Unendo insieme TCC e pratiche mindful essenzialmente mirate all’autoregolazione emozionale, questa modalità terapeutica orienta le persone nella riconoscibilità degli elementi propulsori dello stress stesso; al contempo sviluppa strategie comportamentali ottimizzate: tali interventi includono organizzazioni significative nei momenti post-lavorativi o tecniche idonee alla gestione temporale onde evitare un surplus irritante di impegni quotidiani. Pertanto, la messa in luce del malessere interiore – spessissimo ancorato alla concezione della vita priva di significato – torna ad affiorare proprio grazie allo scouting personale dell’autenticità verso ciò che realmente conta nel viaggio individuale verso il compimento personale.
Anno | Indice di Salute Mentale (14-19 anni) |
---|---|
2020 | 73.9 |
2021 | 70.3 |
2022 | 71.0 |
2023 | 69.5 |
Nell’aprile 2024, è stato riportato che l’indice di salute mentale tra i giovani ha subito un calo significativo, passando da 73.9 nel 2020 a 69.5 nel 2023.

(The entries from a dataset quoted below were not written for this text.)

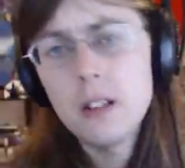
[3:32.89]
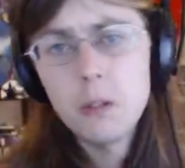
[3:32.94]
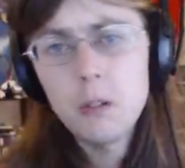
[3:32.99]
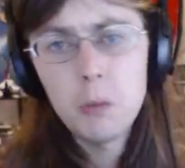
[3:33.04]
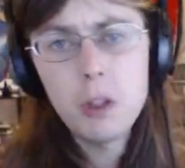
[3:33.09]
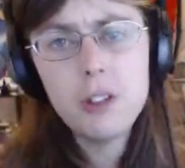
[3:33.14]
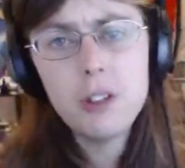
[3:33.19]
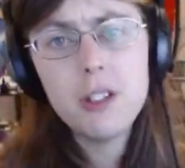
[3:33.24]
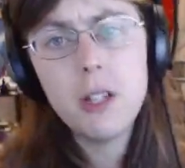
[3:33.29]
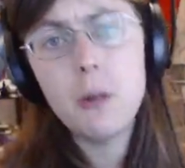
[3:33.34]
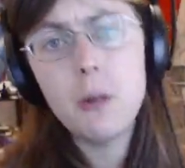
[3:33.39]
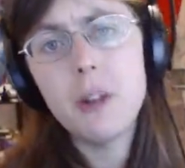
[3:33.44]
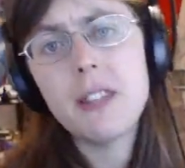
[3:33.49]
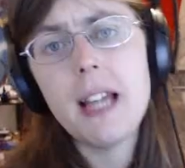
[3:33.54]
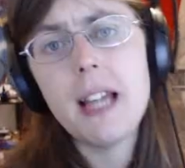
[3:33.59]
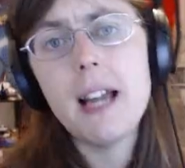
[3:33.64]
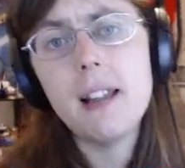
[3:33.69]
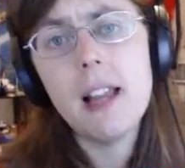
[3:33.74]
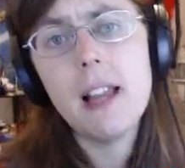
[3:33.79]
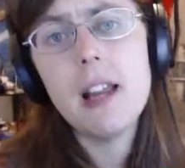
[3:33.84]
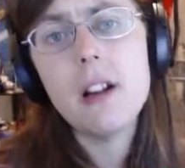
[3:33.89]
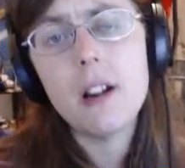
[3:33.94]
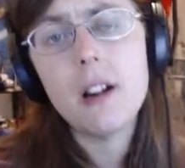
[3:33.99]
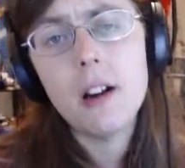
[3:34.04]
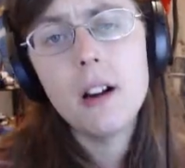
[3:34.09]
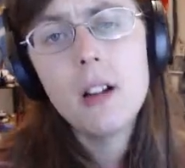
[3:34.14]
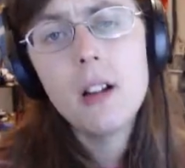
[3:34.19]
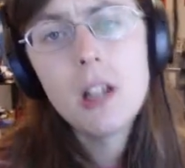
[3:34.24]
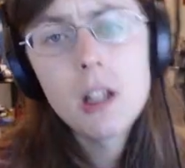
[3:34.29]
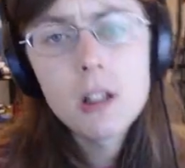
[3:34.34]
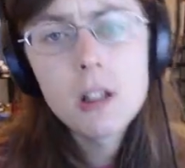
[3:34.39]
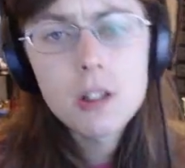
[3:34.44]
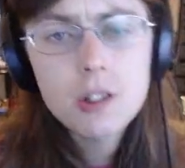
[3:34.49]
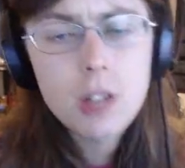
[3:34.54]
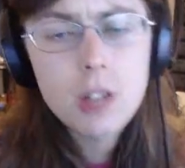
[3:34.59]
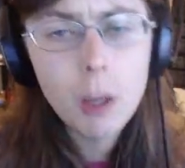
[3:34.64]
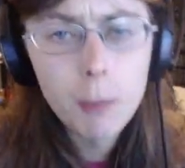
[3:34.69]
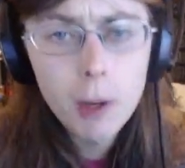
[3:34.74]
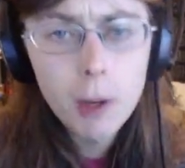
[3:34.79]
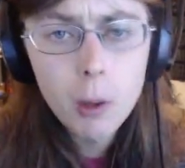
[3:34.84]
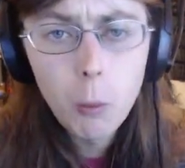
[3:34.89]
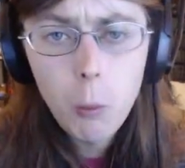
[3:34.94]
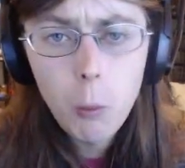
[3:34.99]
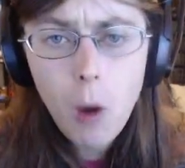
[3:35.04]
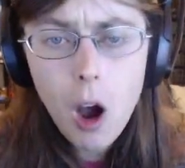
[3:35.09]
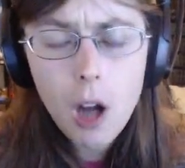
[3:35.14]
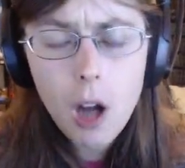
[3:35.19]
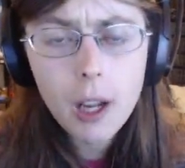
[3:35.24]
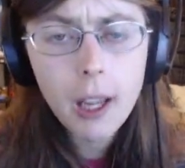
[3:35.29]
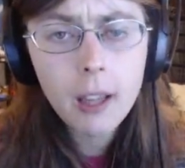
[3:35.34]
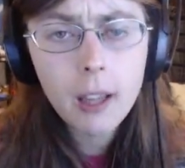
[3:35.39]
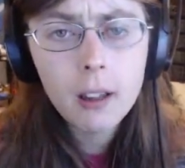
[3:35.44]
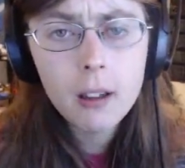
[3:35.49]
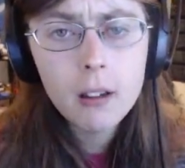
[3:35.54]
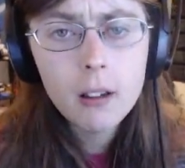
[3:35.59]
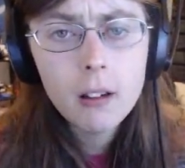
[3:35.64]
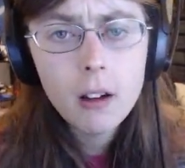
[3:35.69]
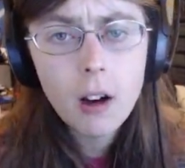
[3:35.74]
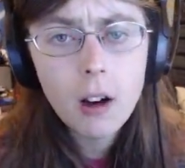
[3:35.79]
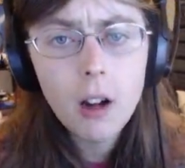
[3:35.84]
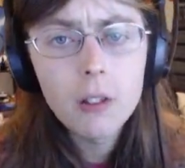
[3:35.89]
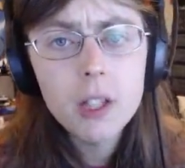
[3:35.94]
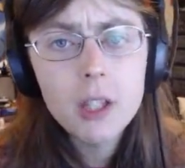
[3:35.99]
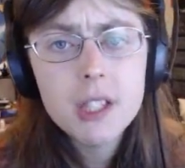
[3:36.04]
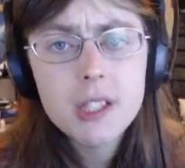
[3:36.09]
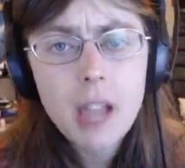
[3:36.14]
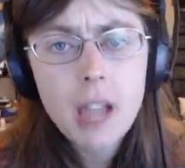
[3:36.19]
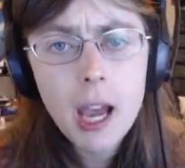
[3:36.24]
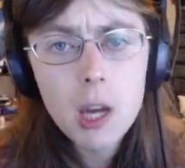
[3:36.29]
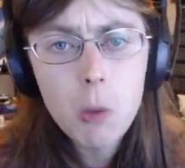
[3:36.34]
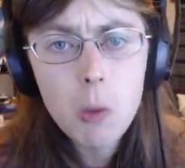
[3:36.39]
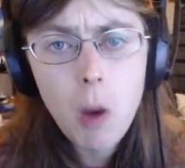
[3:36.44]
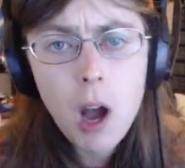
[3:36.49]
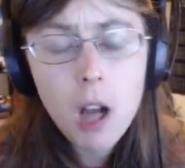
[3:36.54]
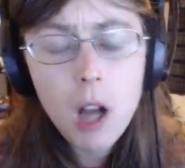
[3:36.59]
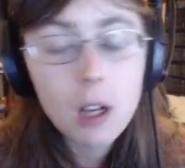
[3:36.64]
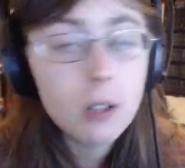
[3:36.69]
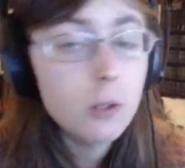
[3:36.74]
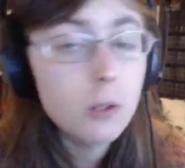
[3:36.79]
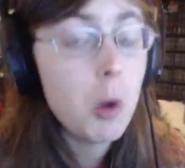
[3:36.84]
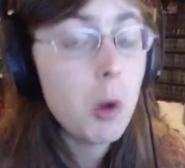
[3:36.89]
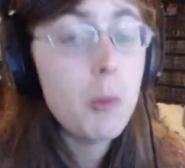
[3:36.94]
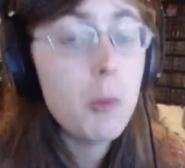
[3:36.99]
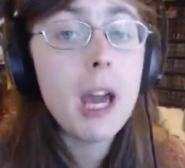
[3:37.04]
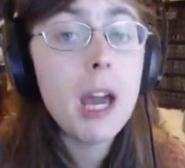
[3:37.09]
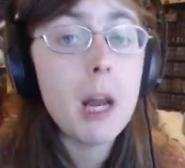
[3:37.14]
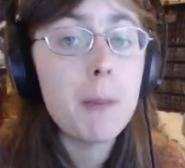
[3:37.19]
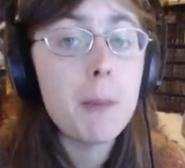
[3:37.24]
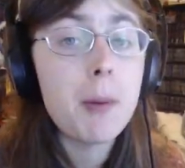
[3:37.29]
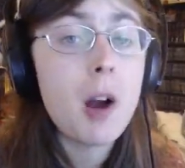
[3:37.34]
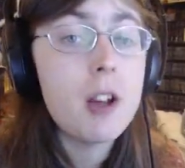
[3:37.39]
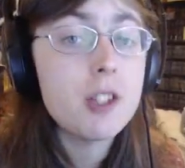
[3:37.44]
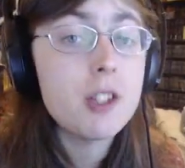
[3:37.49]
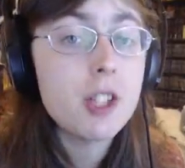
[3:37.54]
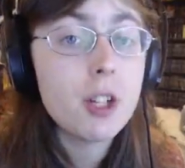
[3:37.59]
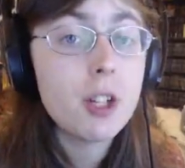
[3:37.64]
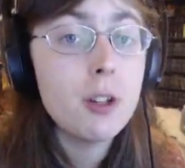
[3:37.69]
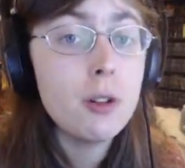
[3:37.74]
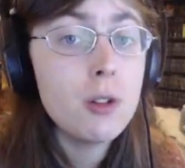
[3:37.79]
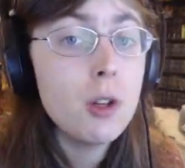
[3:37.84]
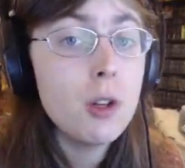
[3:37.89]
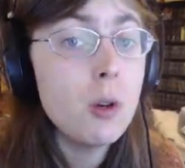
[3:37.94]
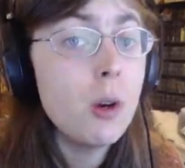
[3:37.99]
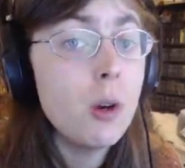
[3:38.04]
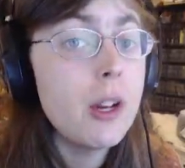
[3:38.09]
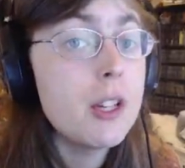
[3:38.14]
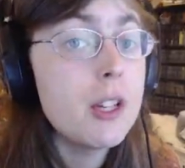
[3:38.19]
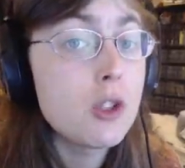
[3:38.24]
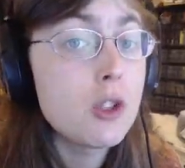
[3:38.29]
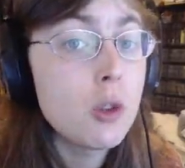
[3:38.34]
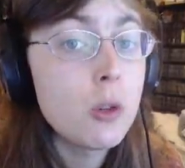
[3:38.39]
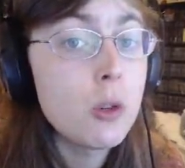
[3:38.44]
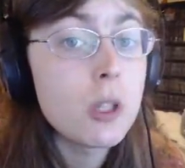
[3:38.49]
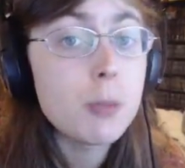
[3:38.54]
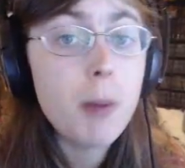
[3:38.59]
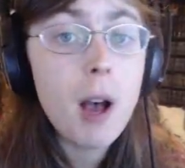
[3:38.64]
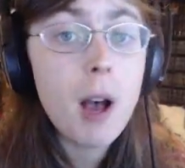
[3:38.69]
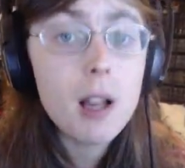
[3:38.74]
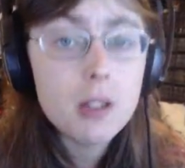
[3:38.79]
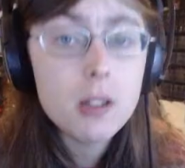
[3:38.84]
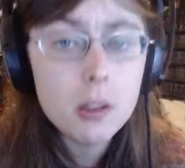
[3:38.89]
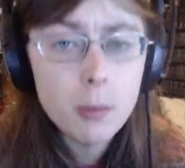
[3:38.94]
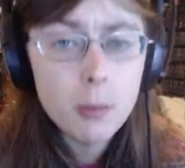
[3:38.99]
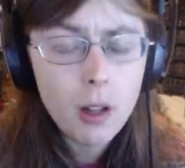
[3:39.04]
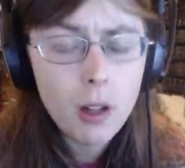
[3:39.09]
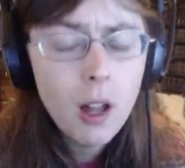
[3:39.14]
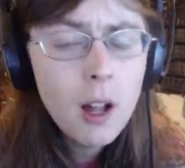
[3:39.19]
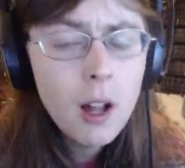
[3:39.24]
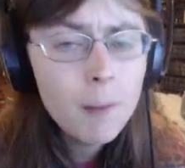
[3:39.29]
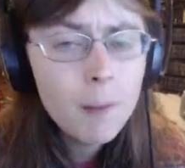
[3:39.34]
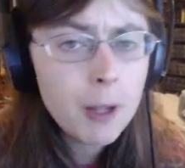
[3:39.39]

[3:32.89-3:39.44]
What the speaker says: We'll deal with that later. Someone walking on the sidewalk, well, we got to prosecute you as soon as possible.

Il recupero di valori autentici e la ricostruzione di comunità solide e di supporto sono essenziali per contrastare questa deriva e favorire il benessere individuale e collettivo. In tale contesto, anche le malattie neurodegenerative, spesso anticipate da prodromi comportamentali, evidenziano la necessità di un’organizzazione territoriale efficace che riconosca e supporti il diritto alla salute mentale in tutte le sue sfaccettature. L’attenzione alle fragilità di chi soffre di disagi legati a queste patologie è fondamentale per non lasciare nessuno privo di assistenza e cure.